### Input records

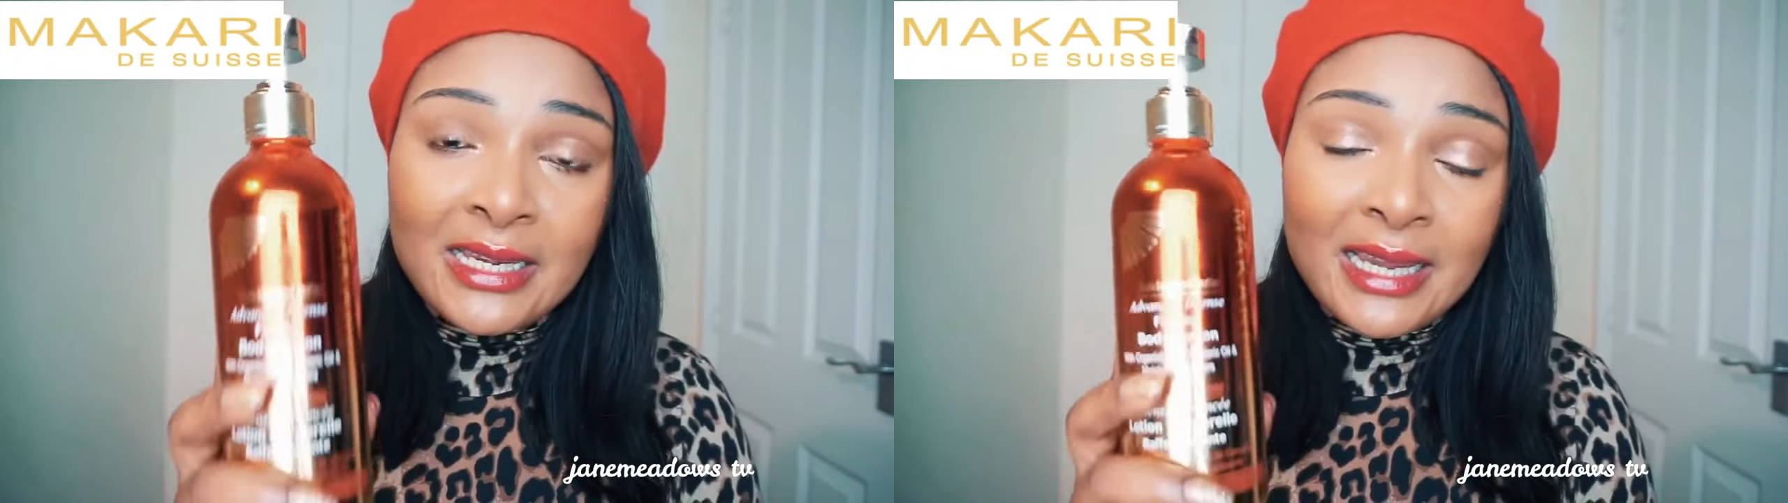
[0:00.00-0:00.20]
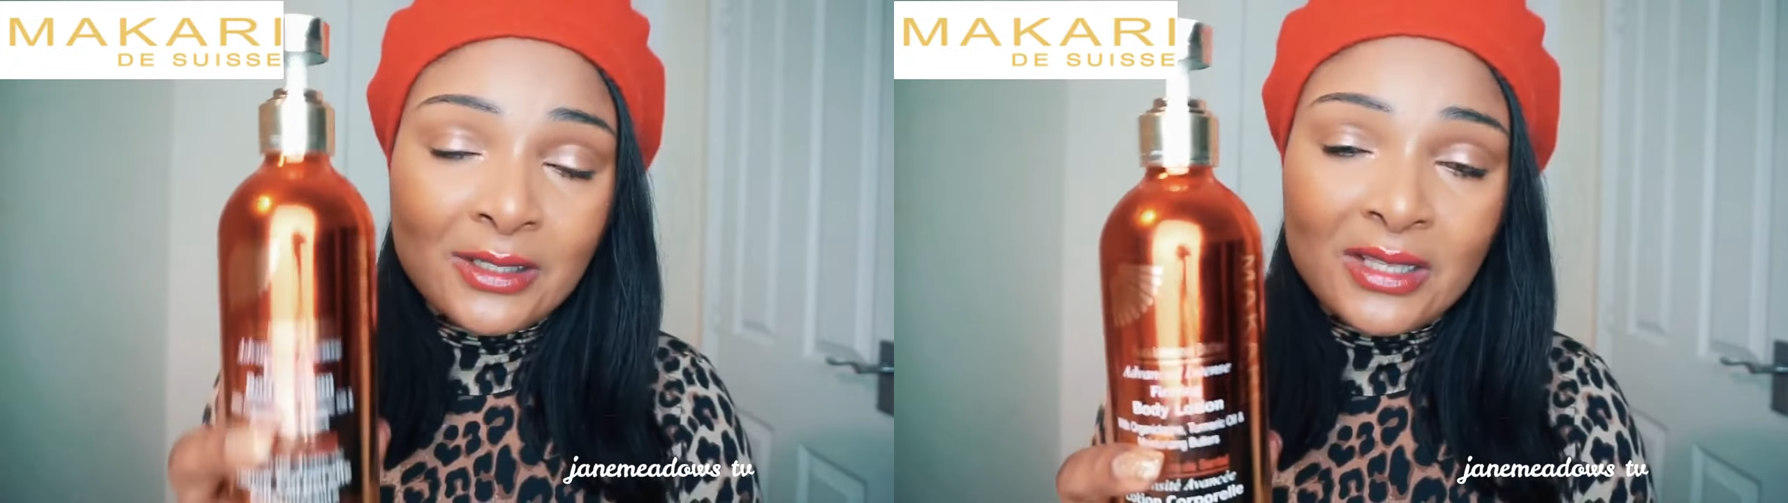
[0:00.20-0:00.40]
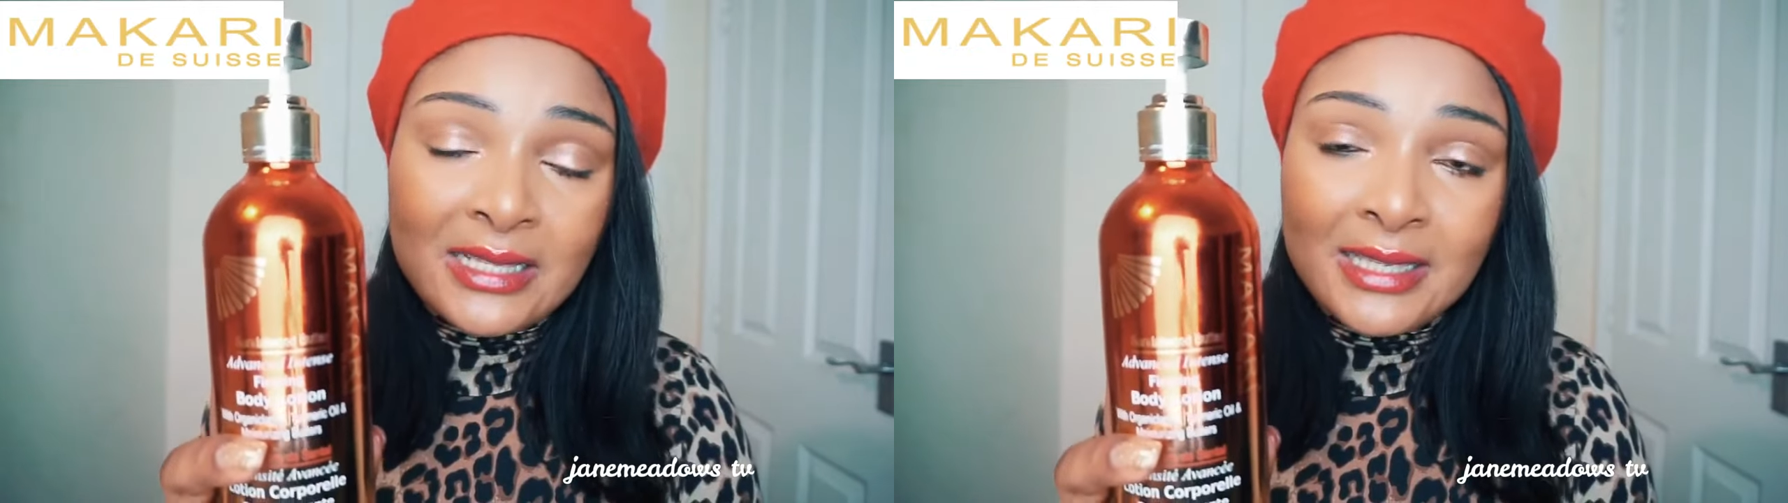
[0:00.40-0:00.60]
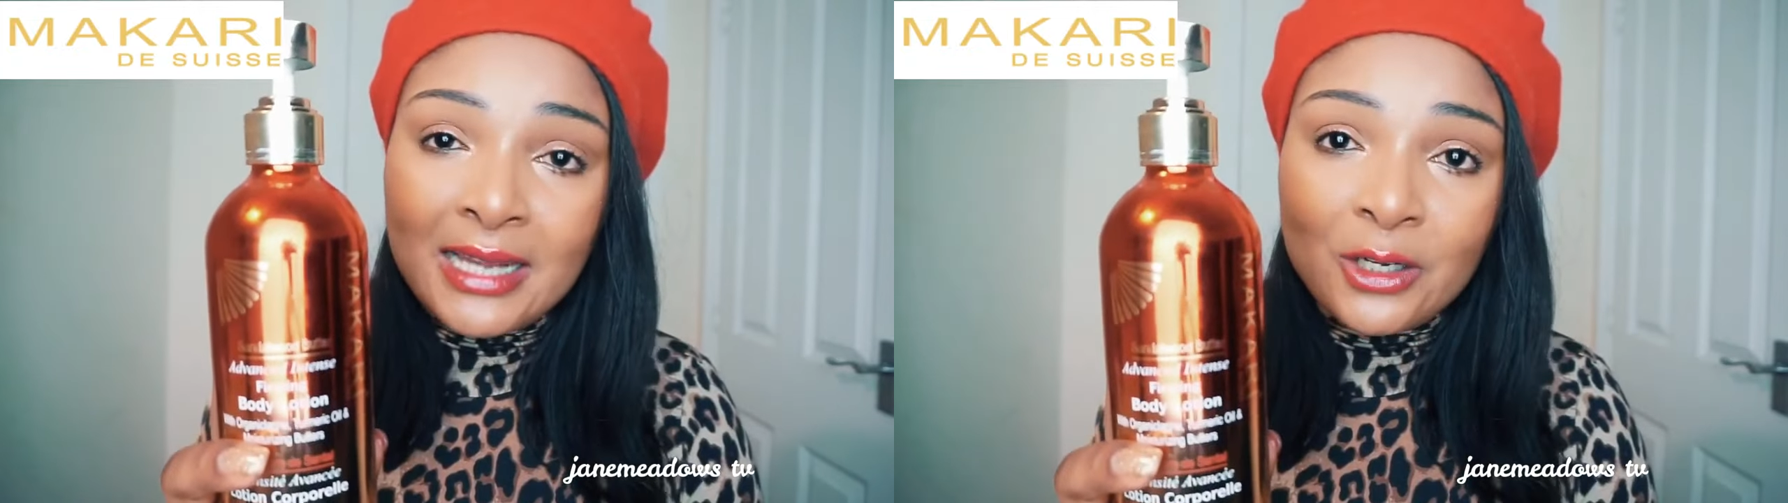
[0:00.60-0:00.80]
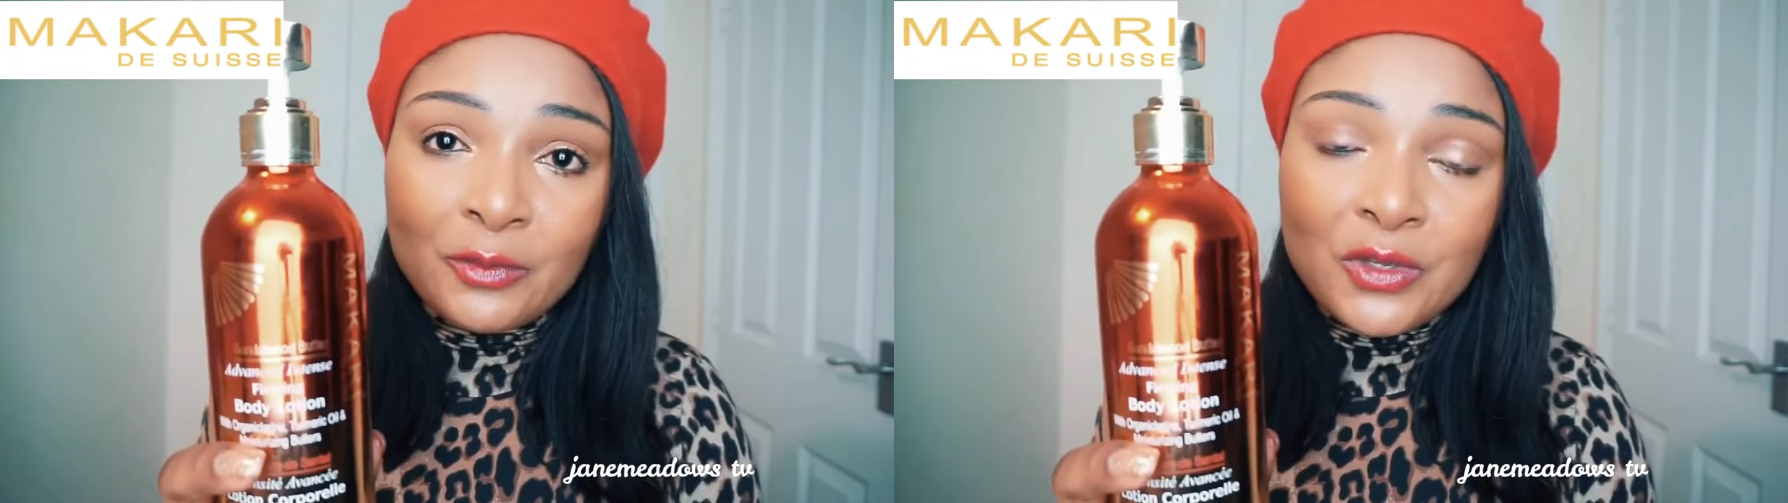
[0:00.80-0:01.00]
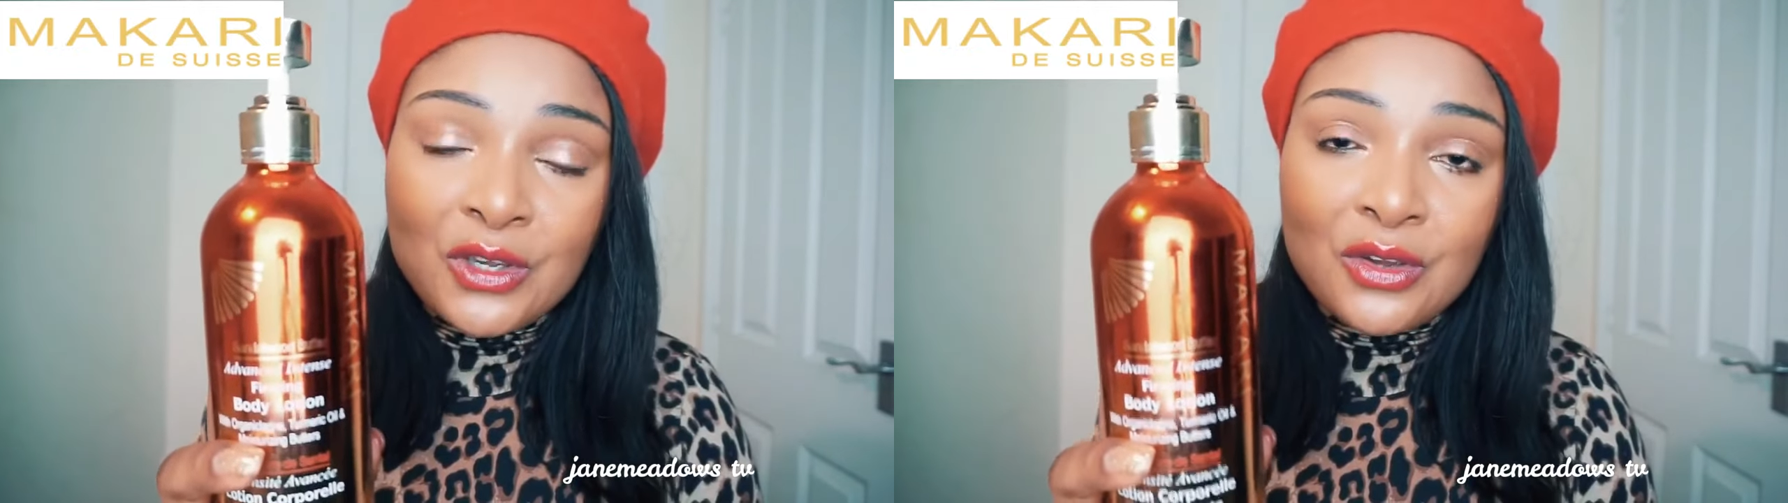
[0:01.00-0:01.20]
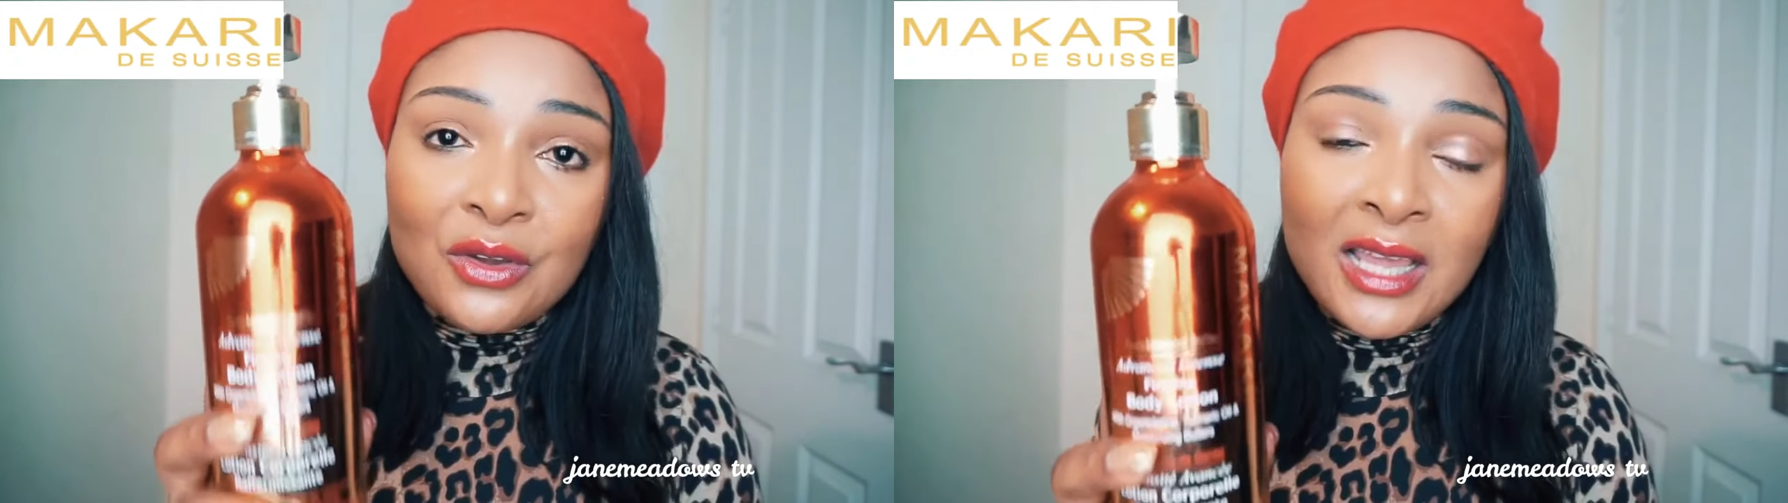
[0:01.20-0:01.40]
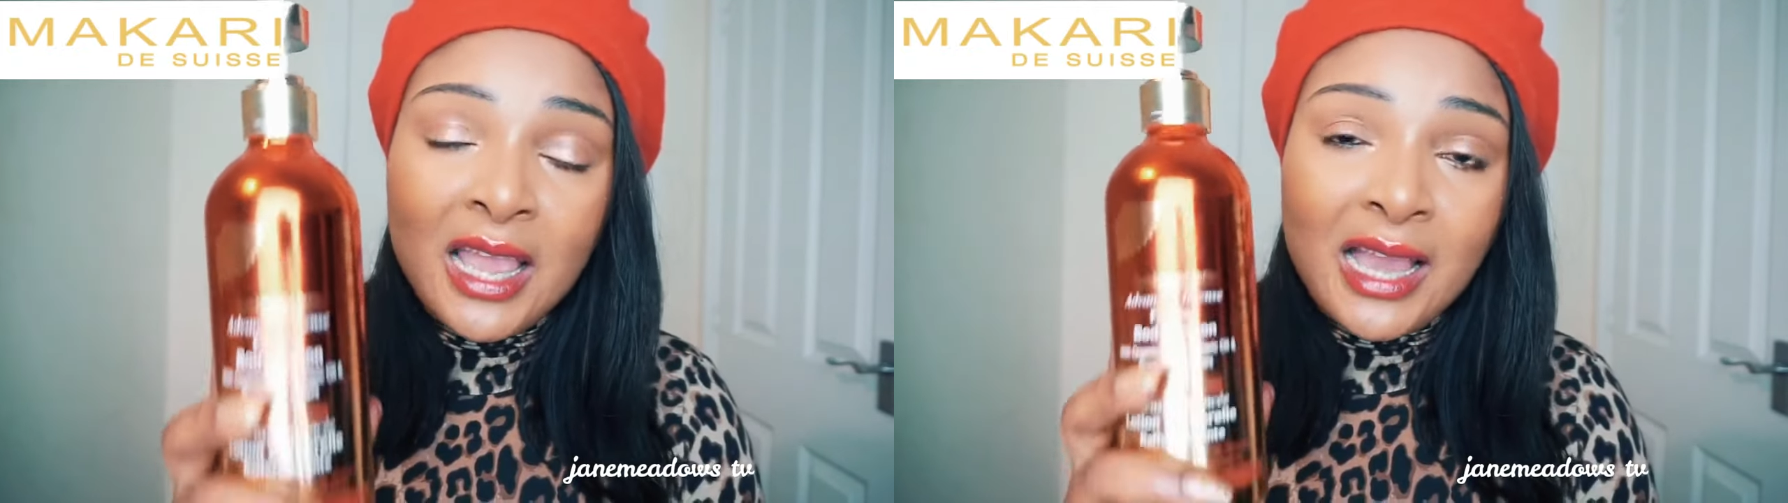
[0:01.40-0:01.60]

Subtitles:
that's entirely up to you.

### Aim of the exercise
Set down the records precisely as they appear. Any picture stays out.

### Written response
[0:00.00-0:00.20]
[0:00.20-0:00.40]
[0:00.40-0:00.60]
[0:00.60-0:00.80]
[0:00.80-0:01.00]
[0:01.00-0:01.20]
[0:01.20-0:01.40]
[0:01.40-0:01.60]

Subtitles:
that's entirely up to you.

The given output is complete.